• WHAT NEEDS TO BE DONE
Write the entries out again in full and unchanged, dropping every image.
─── DATA PROVIDED
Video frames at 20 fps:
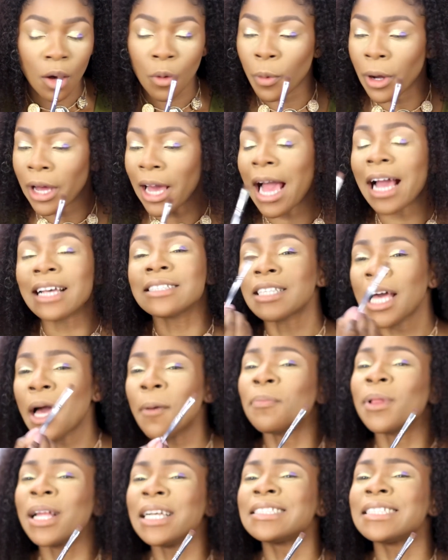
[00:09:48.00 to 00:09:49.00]
wait. I
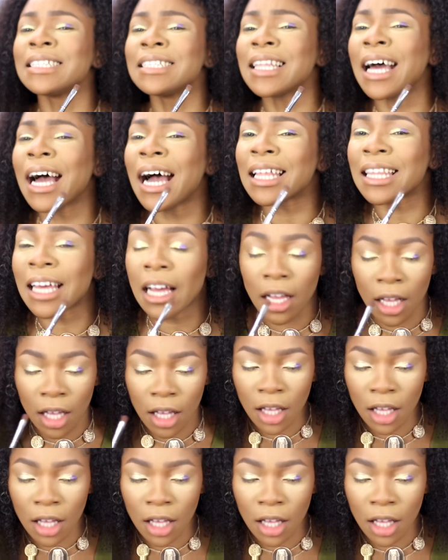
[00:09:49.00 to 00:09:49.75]
started placing that, and I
──────
• EXERCISE RESULT
Video frames at 20 fps:
[00:09:48.00 to 00:09:49.00]
wait. I
[00:09:49.00 to 00:09:49.75]
started placing that, and I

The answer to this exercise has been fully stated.